Adler’s book doesn’t contain “perfect” or “professional” ways to do anything. We don’t need to be professionals to cook well. Throughout the narrative she gives many fresh ideas for leftovers – hence how to cook with economy.
Tamar Adler expresses a simple concept: cooking well isn’t about special equipment or unusual ingredients. It’s about learning some basics, respecting the ingredients and developing a little culinary intuition or common sense. A book can’t necessarily teach you how to do that, but An Everlasting Meal attempts to teach you to look at cooking differently and teach yourself.
Samin Norsat’s Salt, Fat, Acid, Heat:
Mastering the Elements of Good Cooking is also a book about cooking, without many recipes. Unlike the pictureless An Everlasting Meal, this book is illustrated like a graphic novel, featuring the work of renowned illustrator Wendy MacNaughton. MacNaughton has translated Nosrat’s vision into lush watercolored line drawings.

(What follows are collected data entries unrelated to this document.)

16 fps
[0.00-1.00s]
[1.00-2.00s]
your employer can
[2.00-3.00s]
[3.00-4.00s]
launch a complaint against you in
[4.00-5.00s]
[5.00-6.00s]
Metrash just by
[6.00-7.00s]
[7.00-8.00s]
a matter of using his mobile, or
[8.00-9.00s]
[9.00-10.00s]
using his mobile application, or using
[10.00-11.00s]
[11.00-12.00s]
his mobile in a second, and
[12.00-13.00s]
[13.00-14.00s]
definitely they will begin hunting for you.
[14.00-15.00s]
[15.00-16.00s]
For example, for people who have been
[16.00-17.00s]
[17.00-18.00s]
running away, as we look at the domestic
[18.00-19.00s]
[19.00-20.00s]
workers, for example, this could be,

Norsat claims that if you learn to control the four elements of cooking that make up her book’s title, you will always be able to make delicious food without recipes. “Recipes are poor teachers. They tell you what to do, but they rarely tell you why to do it. My dream is you’ll read the book, and cook with it, and then no longer need it.” She goes on: “Recipes are like training wheels. Cooking is all about using your senses to guide you, but mostly it’s common sense. I want you to be able to see what’s fresh in the market, and to develop the confidence to make something good of it, or, if you haven’t shopped, to look at what you have in the fridge and to throw something together.” She says she included a few recipes because the publisher insisted.

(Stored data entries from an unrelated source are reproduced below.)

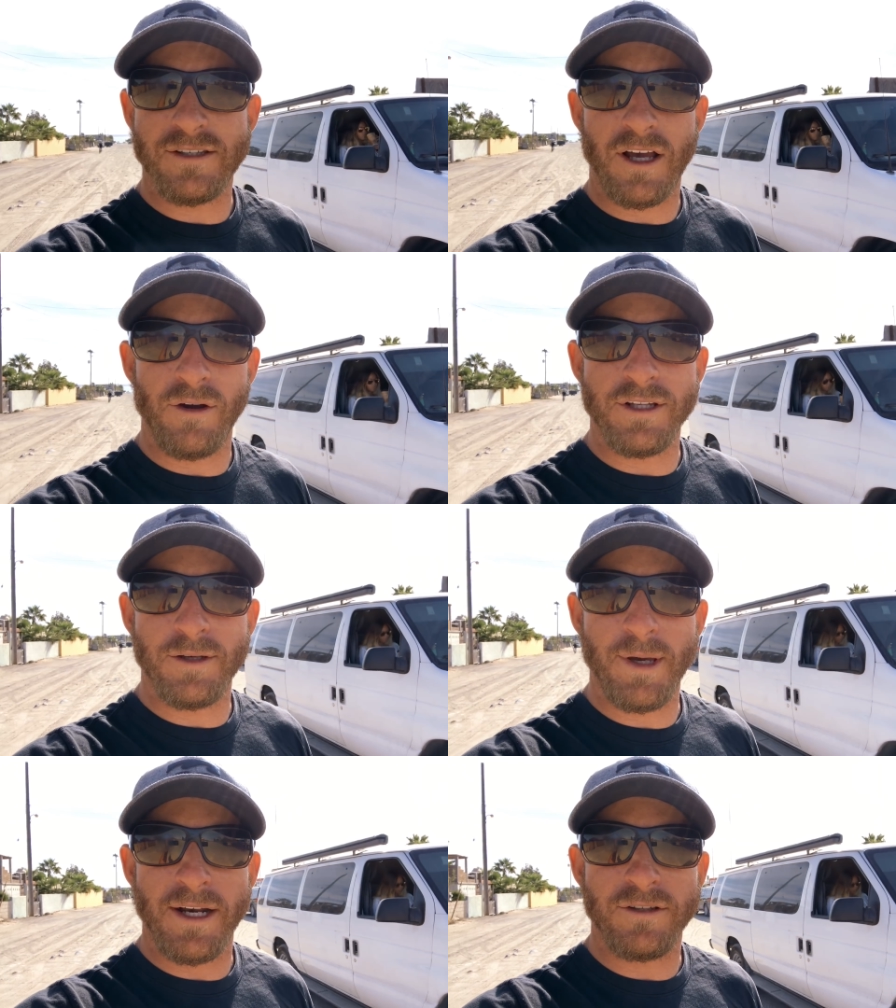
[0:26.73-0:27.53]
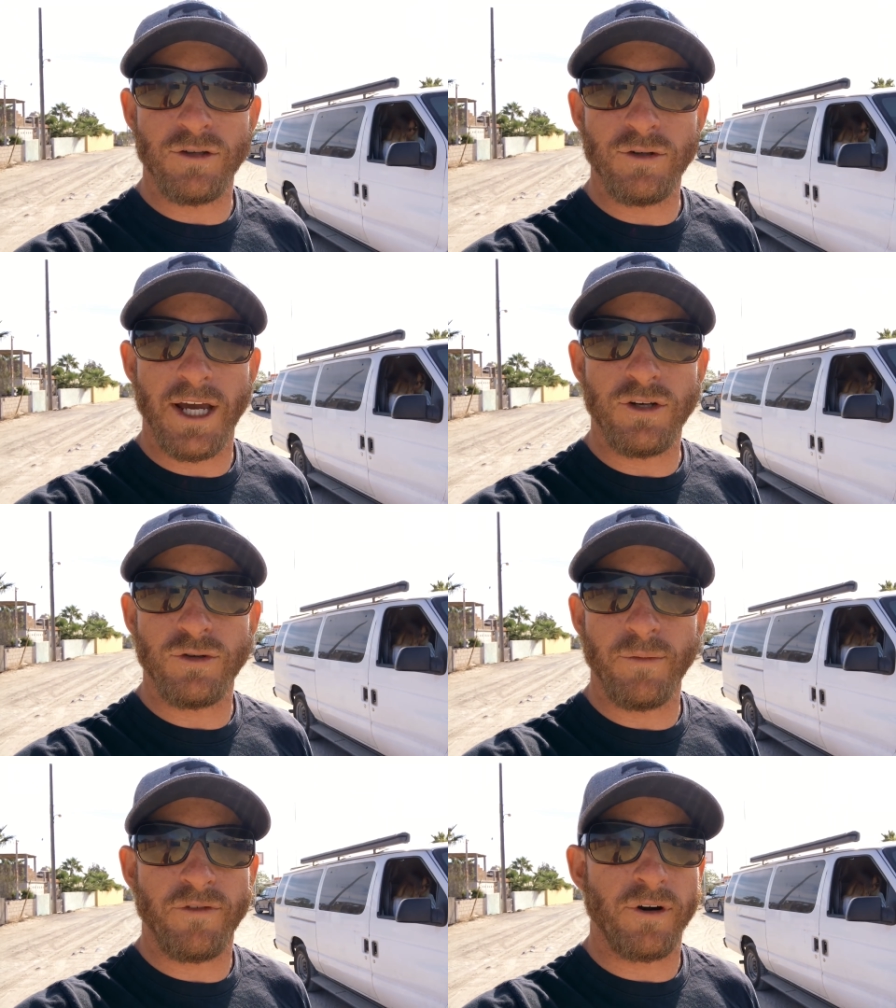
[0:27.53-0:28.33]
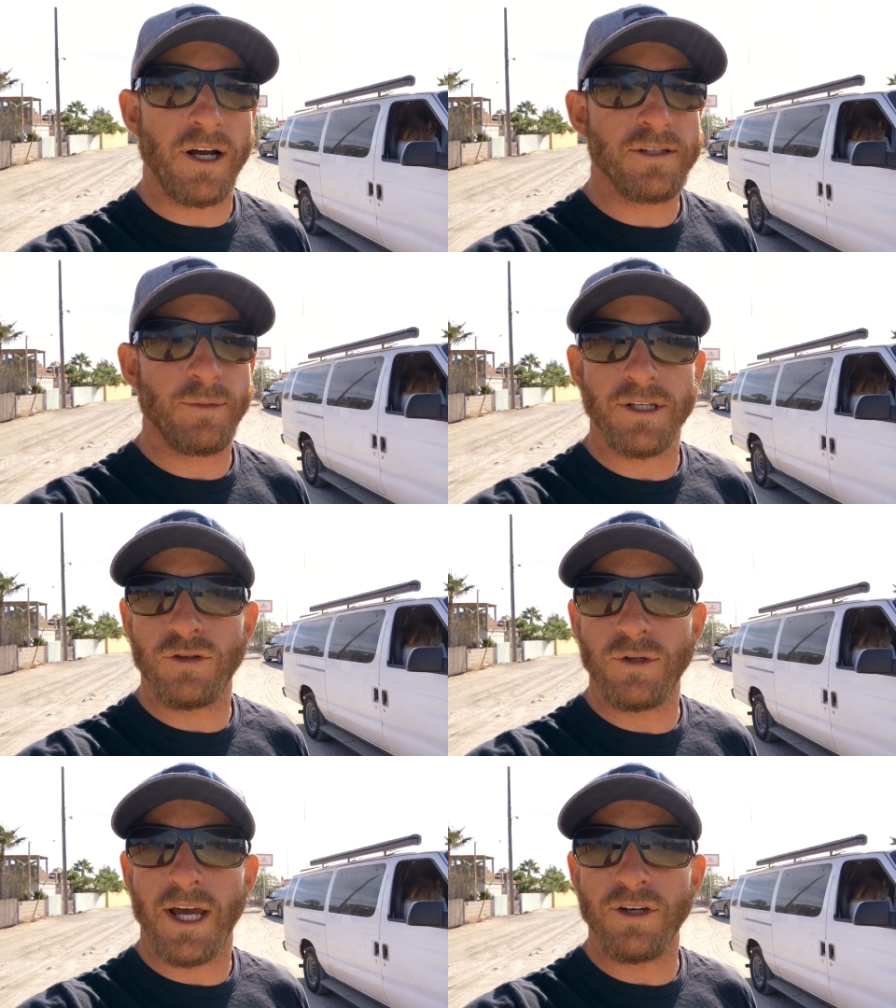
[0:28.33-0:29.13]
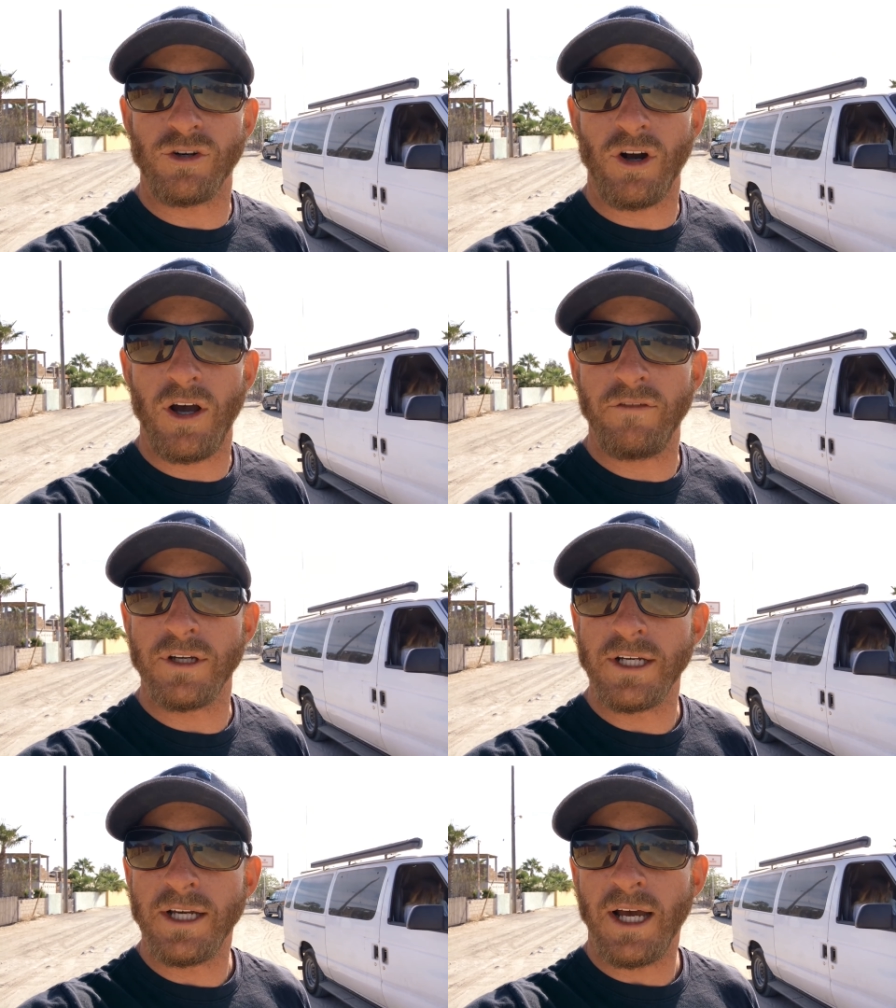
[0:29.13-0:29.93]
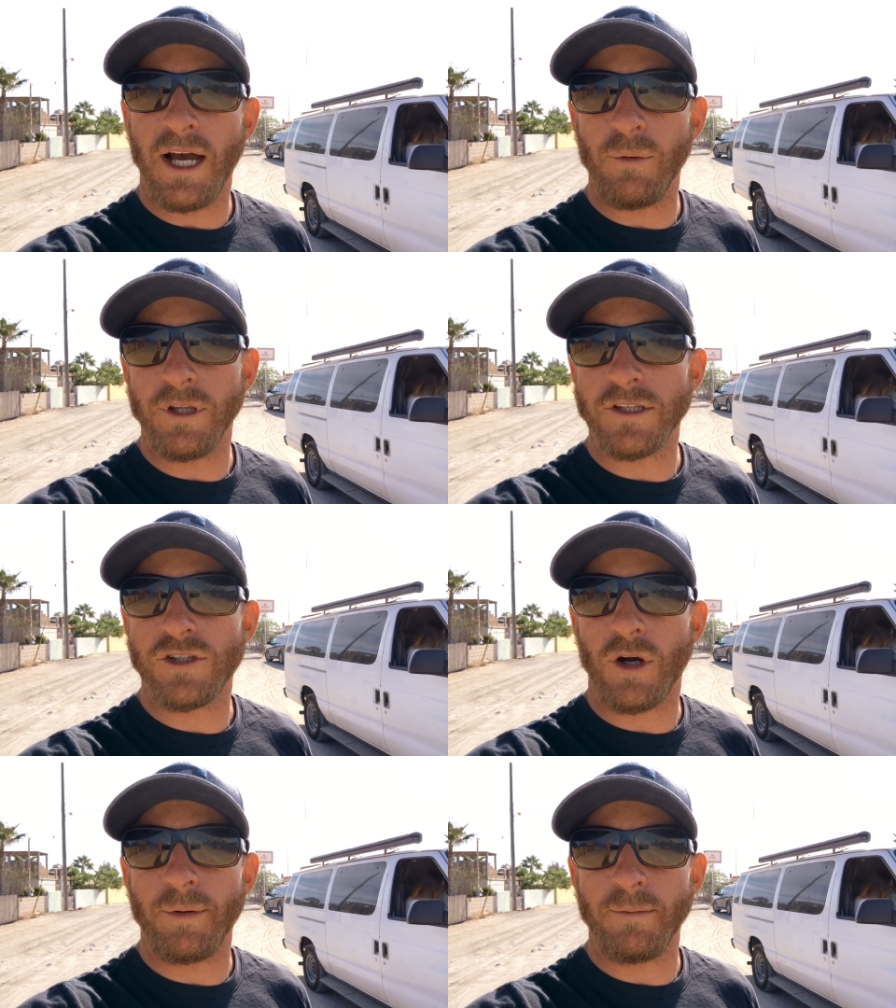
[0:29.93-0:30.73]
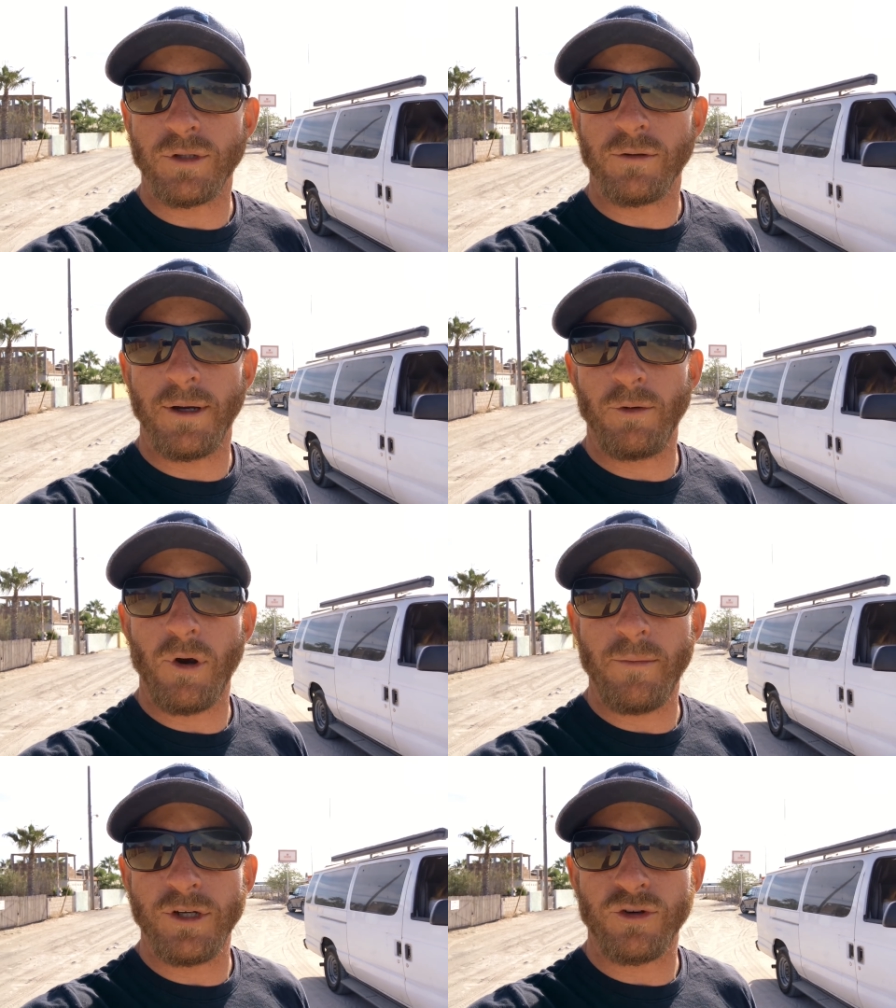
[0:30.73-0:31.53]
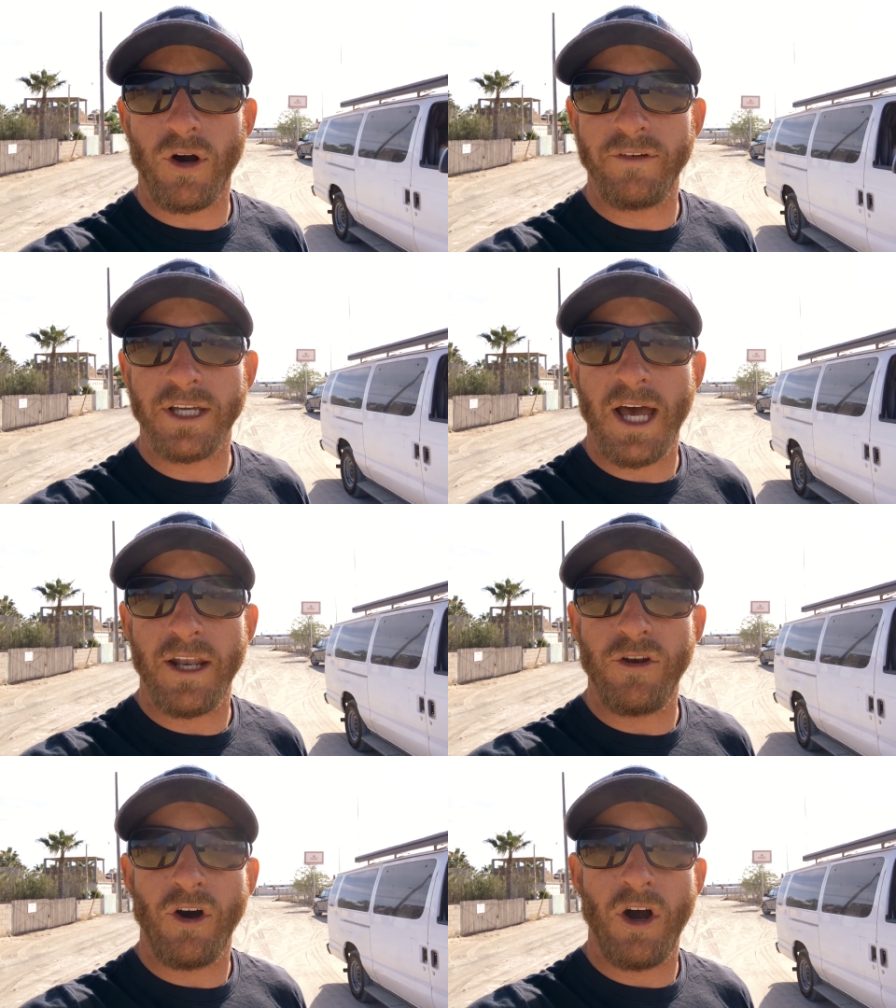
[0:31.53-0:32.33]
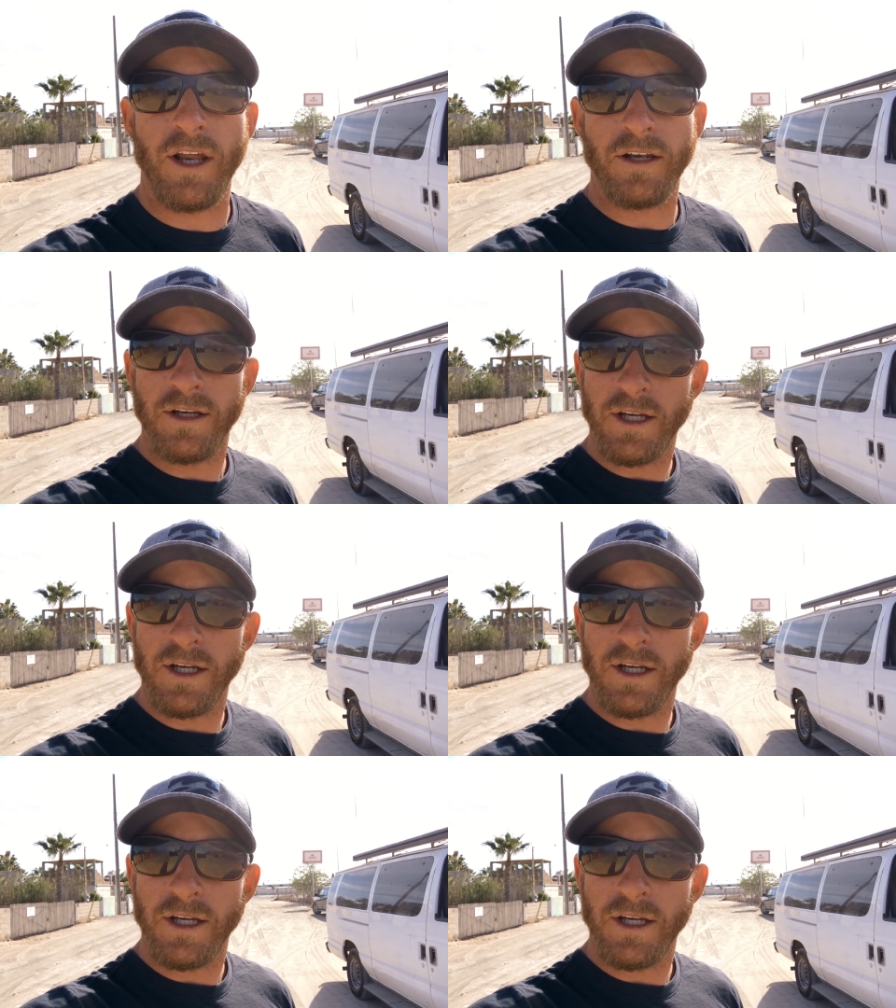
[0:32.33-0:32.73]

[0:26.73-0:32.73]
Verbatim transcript: So it's about a two-day trip for us. It'll be a two-day drive uh, with a stop in between. We won't be driving at night.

In her two-part book, Nosrat spends the first chapters focusing on each of the four elements, and then fills the second half with recipes, recommendations and lessons that build on the knowledge she opens with. By mastering the use of just four elements – salt, which enhances flavor; fat, which delivers flavor and generates texture; acid, which balances flavor; and heat, which ultimately determines the texture of food – anything you cook should taste good. By explaining the hows and whys of good cooking, Salt, Fat, Acid, Heat will teach and inspire both new and seasoned cooks how to confidently make better decisions in the kitchen and cook delicious meals with any ingredients.
Hippocrates said “Let food be thy medicine and medicine be thy food.” Start taking responsibility for your own health and well-being by controlling what you eat and how it’s prepared. These two books will get you on the right path and show you how.